Migration to increase vulnerability to HIV/AIDS

Nepal AIDS pandemicKATHMANDU, Oct. 28: Foreign employment has been a significant contributor to the present national economy of Nepal but it could also lead to increasing HIV infection if necessary interventions were not carried out at the earliest, warned experts here yesterday.

Speaking at a seminar on HIV and Migration organised jointly by the National Institute of Development Studies (NIDS) and Fredskorpet (FK), Sweden here today, they said the degree of vulnerability to HIV/AIDS was higher among the migrant workers in the destination as well as among their families back home.

The increasing number of youths in productive age heading abroad for employment has already led to a decline in the population growth rate, making labour migration a priority issue for policy makers and planners at the moment.

A recent study carried out among Nepali migrant men in Mumbai had found sexual risk behaviour prevalent in a significant percentage of the migrant workers.

The study carried out by the Action Research Centre, Mumbai among 120 Nepali migrants in Mumbai also found that the risk behaviour trends were similar among married and unmarried men mostly of whom work as security guard or cook and that the, network of friends and alcohol influenced sexual risk behaviour among others.
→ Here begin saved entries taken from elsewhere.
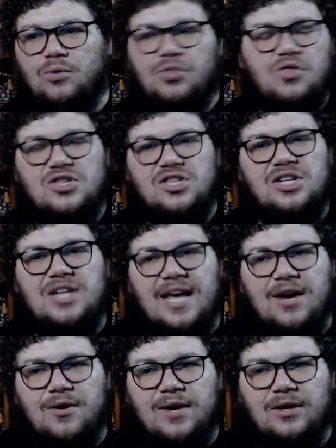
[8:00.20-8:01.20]

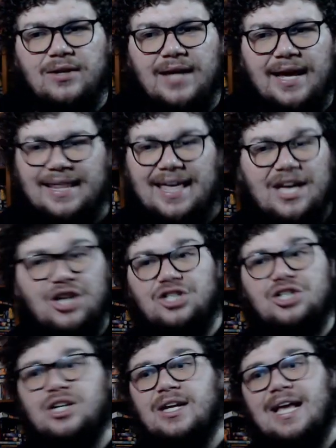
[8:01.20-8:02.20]
scenario like they could have
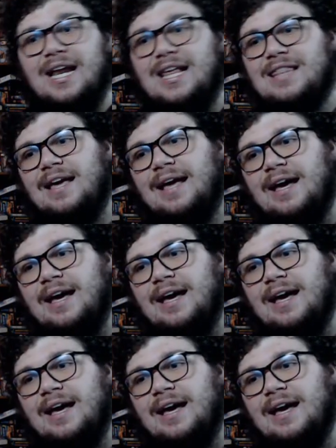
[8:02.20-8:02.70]
done anything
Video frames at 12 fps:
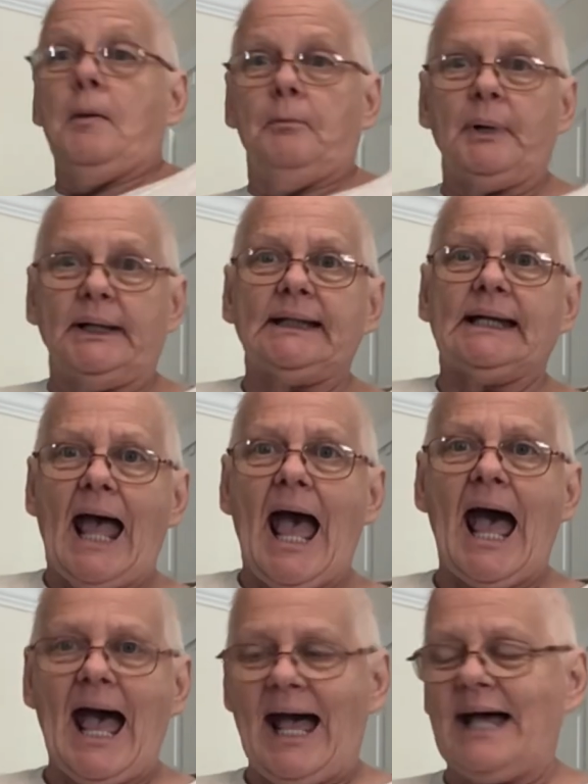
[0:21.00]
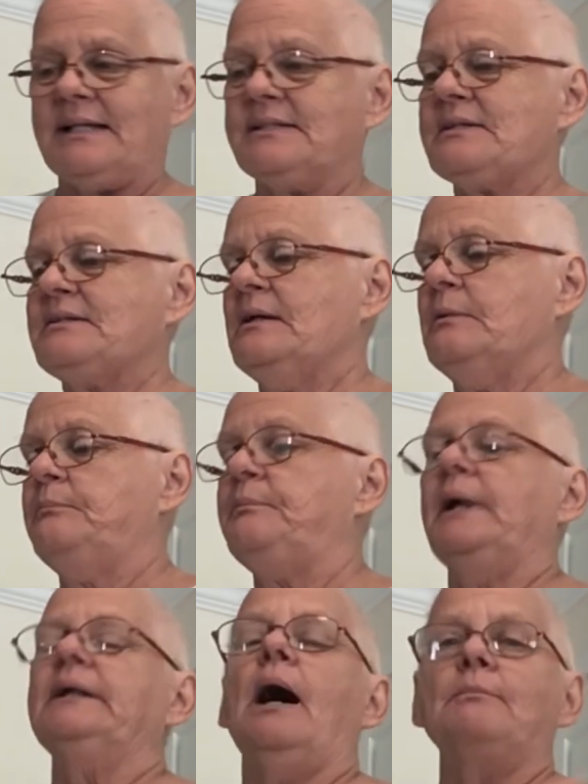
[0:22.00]
but it has,
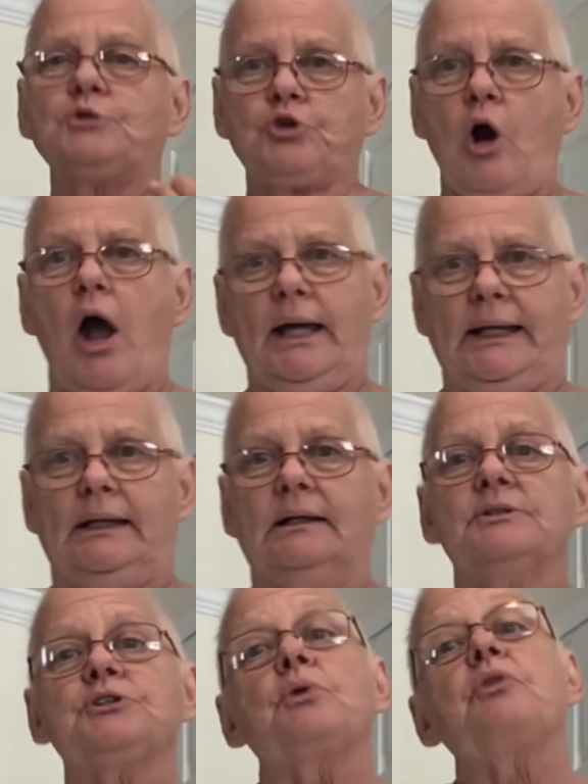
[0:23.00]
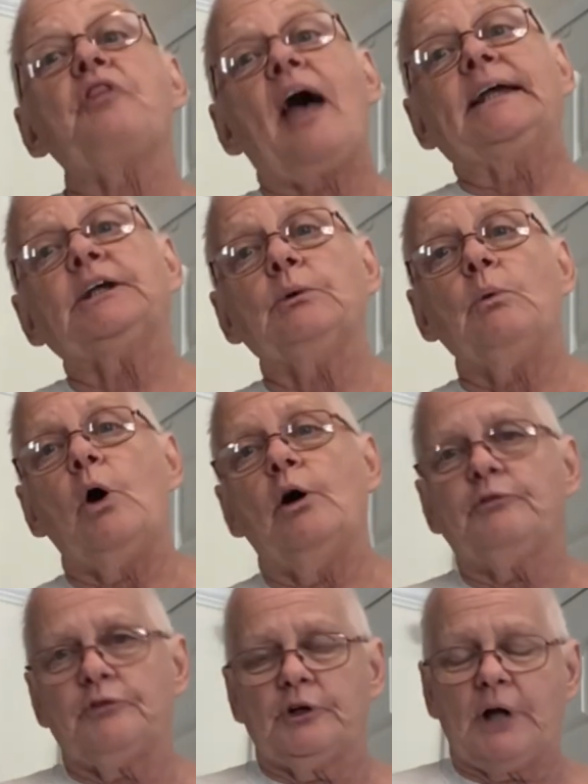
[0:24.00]
but I'm trying. So thank you
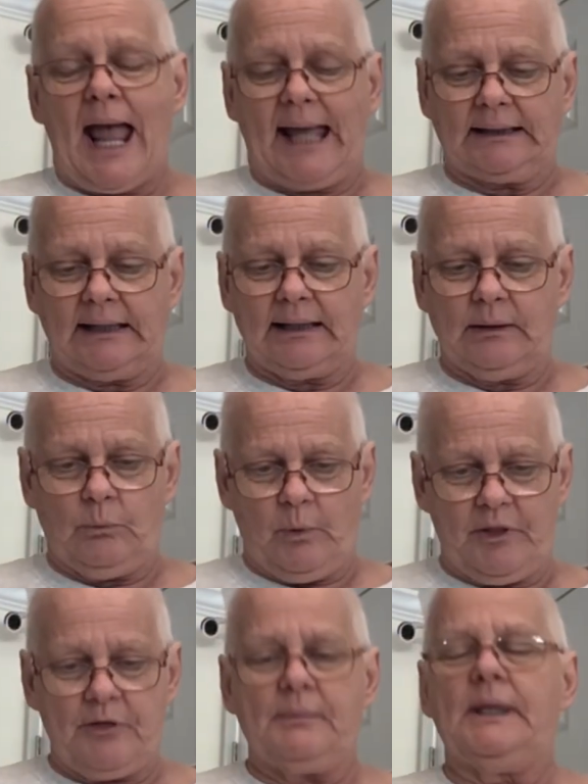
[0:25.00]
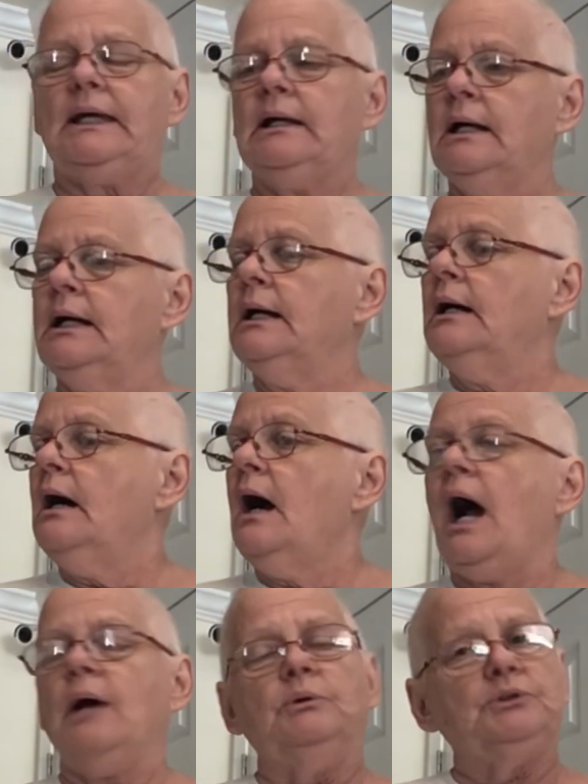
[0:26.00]
all for hanging in with me.
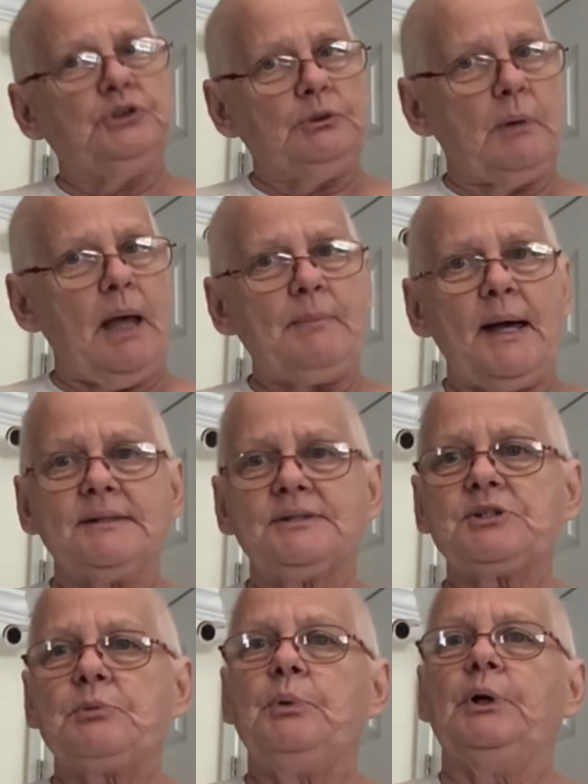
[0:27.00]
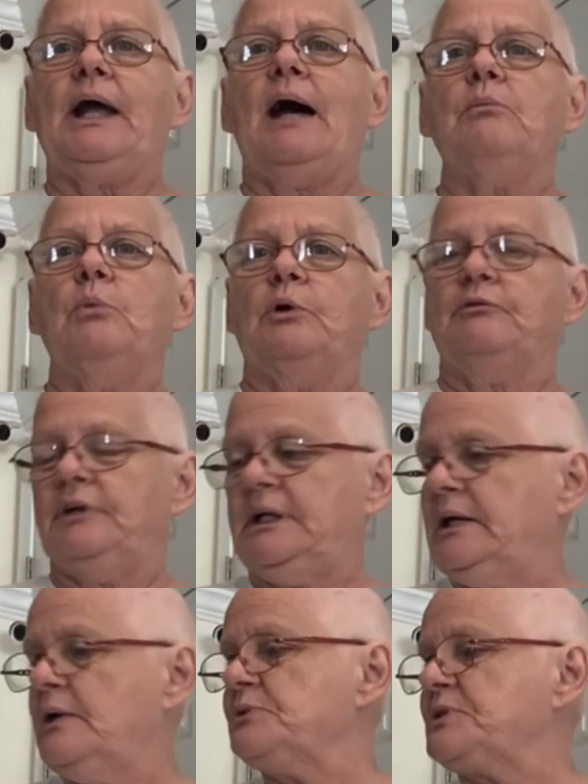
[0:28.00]
I will do my best to put out more
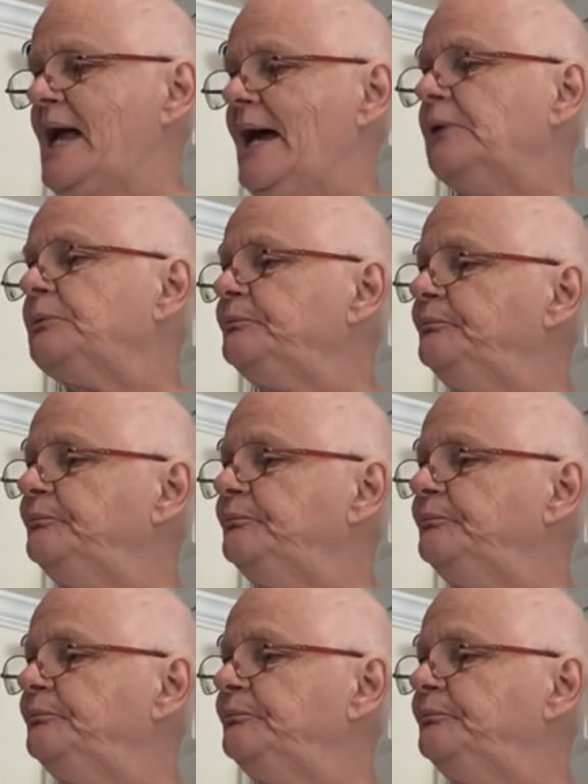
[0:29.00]
videos now.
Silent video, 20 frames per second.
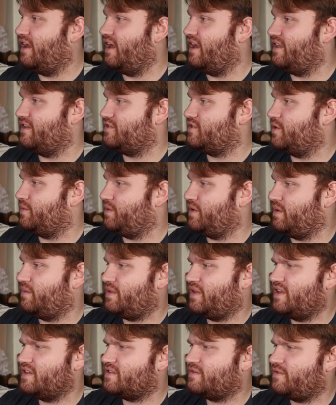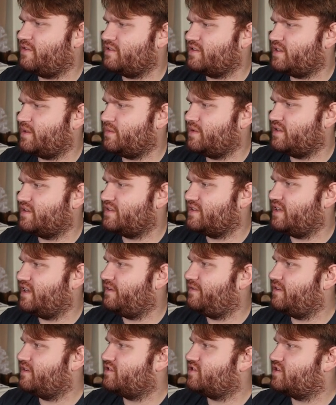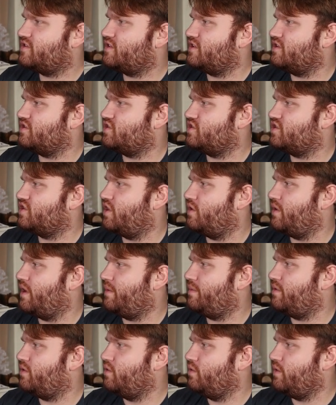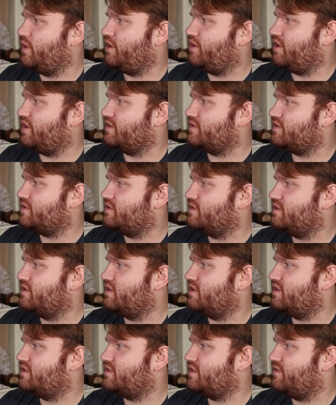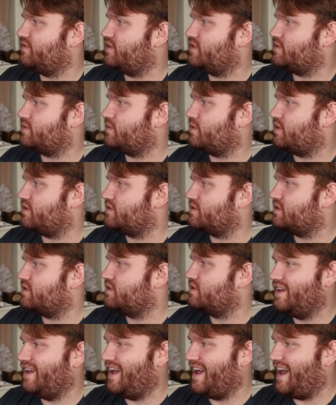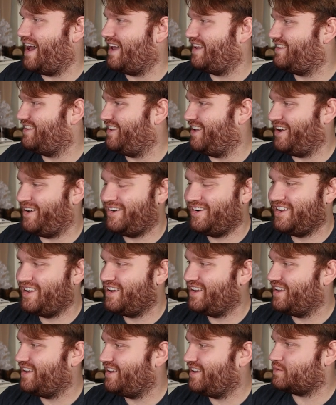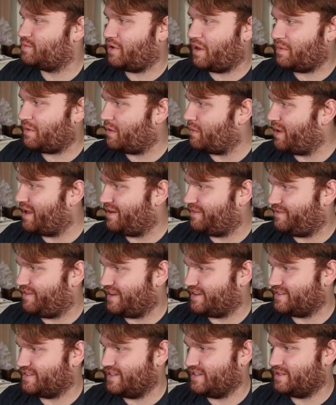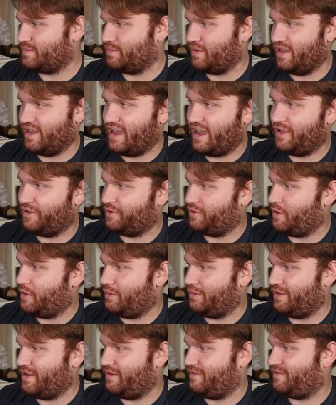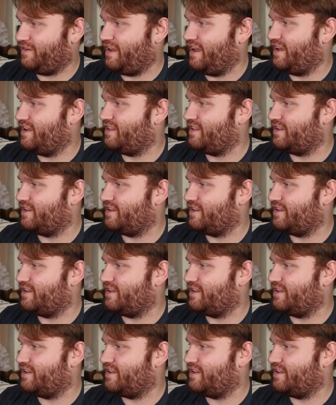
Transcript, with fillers: Uh, let's open up this. First, I'm gonna see if it's just gonna show up. Ooh, there it is. Let's see if this works. Ah, no. There's probably a way to fix this, but I don't know enough yet.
Speaking on the occasion, Minister of State for Labour and Transport Management Ramesh Lekhak said the Government was aware of the efforts to be made to minimize and check the negative contributions of foreign employment like vulnerability to HIV and expressed the commitment to support any programs and approaches developed by the experts in this regard.

Joint Secretary at the Ministry of Health and Population, Ram Hari Dhungel pointed out the need for a safe labour migration policy and to convert the existing knowledge of HIV/AIDS into practice.

Saru Joshi of UNIFEM Nepal, Parbati Lama of Prerana, Sacha J. of FK and Ganesh Gurung of NIDS also shed light on various aspects of the nexus between HIV and Migration.